Dutton seriously regards prohibition as a good idea that has never been fully tried. This is a clear indication of:
- His ability to address issues in the community;
- The quality of the man as a future minister; and
- The sheer futility of expecting, or even hoping for, bipartisanship on this issue.The Coalition clearly regards illicit drugs as a law-enforcement issue (supposed concern for addicts is so much mealy-mouthed bullshit waiting to be scythed in expenditure review - c'mon people, am I the only one who has learned how Abbott works?). Like Dutton, Brandis grew up in Queensland under Bjelke-Petersen; he'd know all about drug prohibition. The silence from the alleged shadow attorney general on this issue - a normally voluble man who goes on and on about much lesser legal issues - is deafening.
The only hope for an enlightened drug policy, with a carefully thought-out public health response and a sound communications strategy, rests entirely with Labor. It would have to be led by a strong and progressive leader such as we have not seen in a generation, and the prospect of which is indiscernible to those who watch federal politics closely. That leader would have to be prepared to go all out to secure their policy against both internal opponents (who would want scarce health resources spent on anything else). That leader would need the courage to prevail against nervous nellies inside their party (including those armed with polls and conference-floor delegates), go the polls with a consistent policy, defeat a prohibitionist Coalition and divert health funds away from baby-boomers in order to ease druggies off their addictions.
Nope, me neither.
I'm sure that the Australia21 board and supportive contributors to the SMH are aware of the current political situation. I share their optimism that it is a passing phase - not only the defeat of an Abbott government but also President Obama defeating the US Republicans this November will hopefully break reaction as political strategy. However, I've been wrong before, and so has Peter Baume; the prospect that the future of Australian politics lies in the major parties emphasising their differences (while "playing it safe" with the status quo in drug law) should not be discounted.
Look, I dare you, at the shambles that is the regulation of poker machines and alcohol in this country. Know that this is the fate for the regulation of drugs. Listen to the cries of alcoholics and pokie addicts in their more lucid moments, and of those who care for them despite everything. Know that those travails can and shall be compounded by the direct and indirect victims of legalised drugs. Forget policy that makes things harder rather than easier.

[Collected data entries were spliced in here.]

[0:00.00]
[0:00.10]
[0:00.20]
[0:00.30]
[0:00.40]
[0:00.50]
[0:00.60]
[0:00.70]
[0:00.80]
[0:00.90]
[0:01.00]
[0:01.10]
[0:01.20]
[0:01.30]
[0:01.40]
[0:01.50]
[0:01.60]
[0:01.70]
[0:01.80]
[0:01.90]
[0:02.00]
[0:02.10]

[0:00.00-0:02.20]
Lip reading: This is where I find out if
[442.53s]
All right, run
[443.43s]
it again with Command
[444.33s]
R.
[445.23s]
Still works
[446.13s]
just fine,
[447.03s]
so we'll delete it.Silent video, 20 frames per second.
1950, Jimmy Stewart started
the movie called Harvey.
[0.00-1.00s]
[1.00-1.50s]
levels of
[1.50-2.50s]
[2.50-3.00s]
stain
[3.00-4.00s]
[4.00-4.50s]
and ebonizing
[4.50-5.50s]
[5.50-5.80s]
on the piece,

For those who like the personal touch injected into this debate, my late brother was an alcoholic who died in a motorbike accident. Readers can take comfort in my assurance that this is not the start of a campaign to ban alcohol, nor motorbikes for that matter; as the report points out, alcohol is also a much greater issue than all illicit drugs put together. I realise that piecemeal efforts against drugs that are now illicit are inadequate, but the alternative is worse because it hasn't been thought out properly.

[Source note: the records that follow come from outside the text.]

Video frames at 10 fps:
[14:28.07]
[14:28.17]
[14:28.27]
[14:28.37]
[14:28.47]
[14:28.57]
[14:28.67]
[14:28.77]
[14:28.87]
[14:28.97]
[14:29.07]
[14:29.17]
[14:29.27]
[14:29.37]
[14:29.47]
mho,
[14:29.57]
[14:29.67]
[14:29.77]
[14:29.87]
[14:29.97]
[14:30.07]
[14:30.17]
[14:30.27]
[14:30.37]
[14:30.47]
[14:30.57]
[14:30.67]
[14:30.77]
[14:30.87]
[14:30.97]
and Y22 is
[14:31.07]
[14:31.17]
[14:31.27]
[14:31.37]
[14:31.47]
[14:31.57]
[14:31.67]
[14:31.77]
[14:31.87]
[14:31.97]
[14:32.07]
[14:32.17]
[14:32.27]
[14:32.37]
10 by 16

Proponents think they are being clever by separating drugs off from other problems like pokies, alcohol, tobacco etc., but I'd suggest they are not being clever enough. Like the republicans of the 1990s they are mistaken in thinking that they are being clever in proposing a small reform and selling it as a big one. There should be linkages across disciplines among people doing good work and making whole-of-government NDIS-style solutions. I am just not interested in any policy that will detract from efforts against real problems, and the prospect that they might add to them leaves me cold. I am sick to death of rallying behind well-meaning but ill-considered policies and getting run over by the foreseeable.